■ **WHAT TO WORK ON**: Please transcribe exactly the line that holds "[9.00-10.00s]" and all lines that follow it to the end of the records below, omitting any pictures.

■ **RECORDS PROVIDED**:
········
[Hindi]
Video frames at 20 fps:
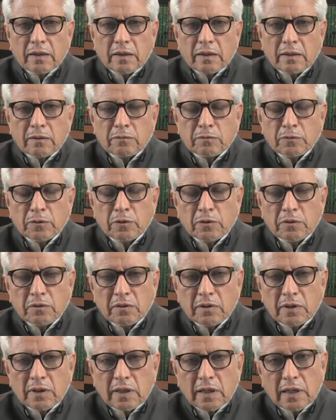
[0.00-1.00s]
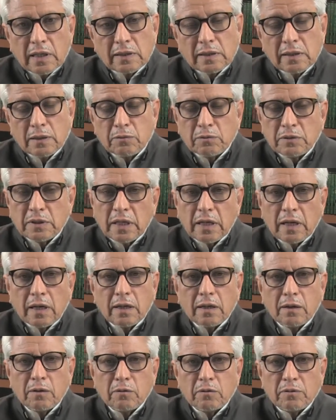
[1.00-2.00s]
कि वो कतई
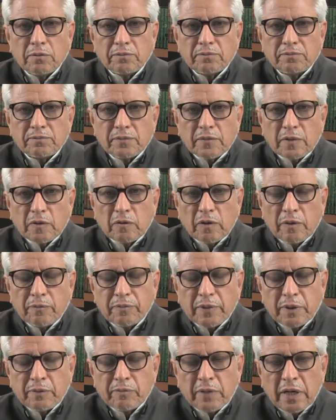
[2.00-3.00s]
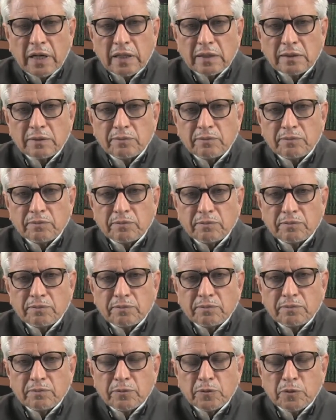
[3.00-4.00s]
दलाला हो वो अपनी बात
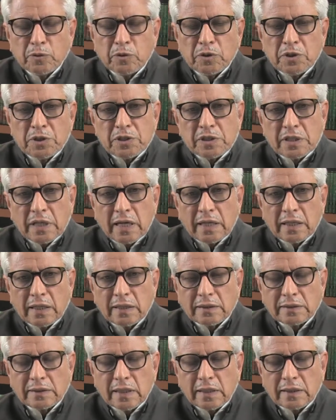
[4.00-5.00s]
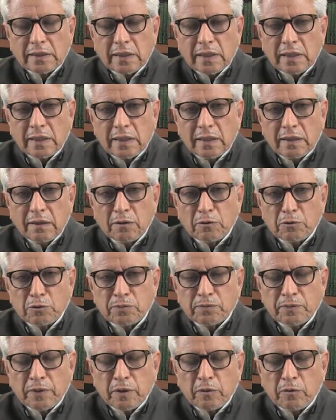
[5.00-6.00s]
पूरी शान के साथ कहे और
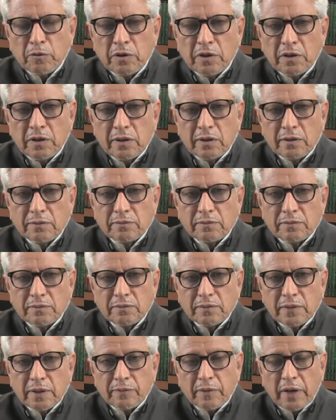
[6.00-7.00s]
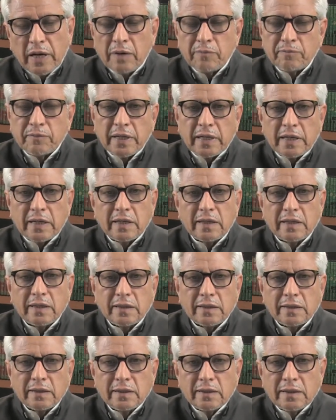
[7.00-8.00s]
उसमें कोई इबाम ना रहे
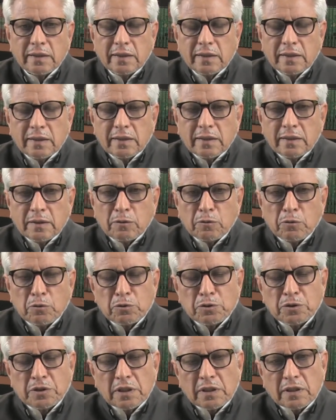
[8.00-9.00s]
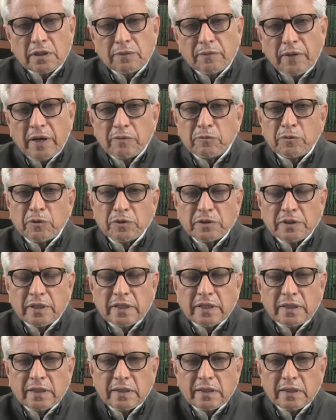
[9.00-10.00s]
हजत तमाम हो
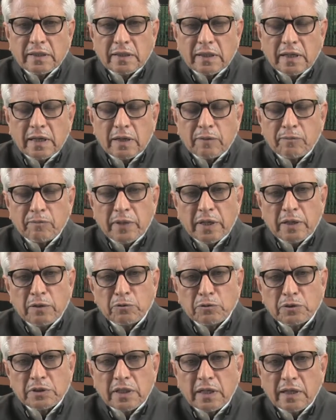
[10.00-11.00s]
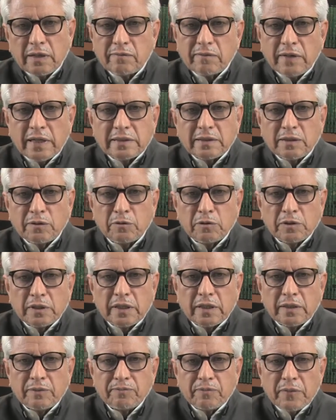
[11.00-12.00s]
जाए हर पहलू से हक वाजे हो
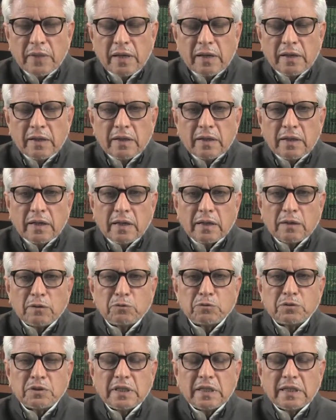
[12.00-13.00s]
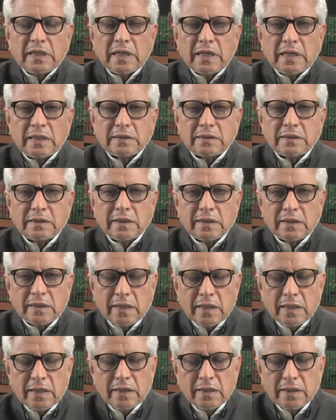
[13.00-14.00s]
जाए अगर उसकी ये हैसियत
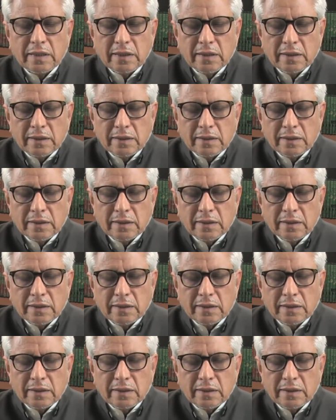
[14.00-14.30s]
नहीं है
········
■ **SOLUTION TO THE PROBLEM**:
[9.00-10.00s]
हजत तमाम हो
[10.00-11.00s]
[11.00-12.00s]
जाए हर पहलू से हक वाजे हो
[12.00-13.00s]
[13.00-14.00s]
जाए अगर उसकी ये हैसियत
[14.00-14.30s]
नहीं है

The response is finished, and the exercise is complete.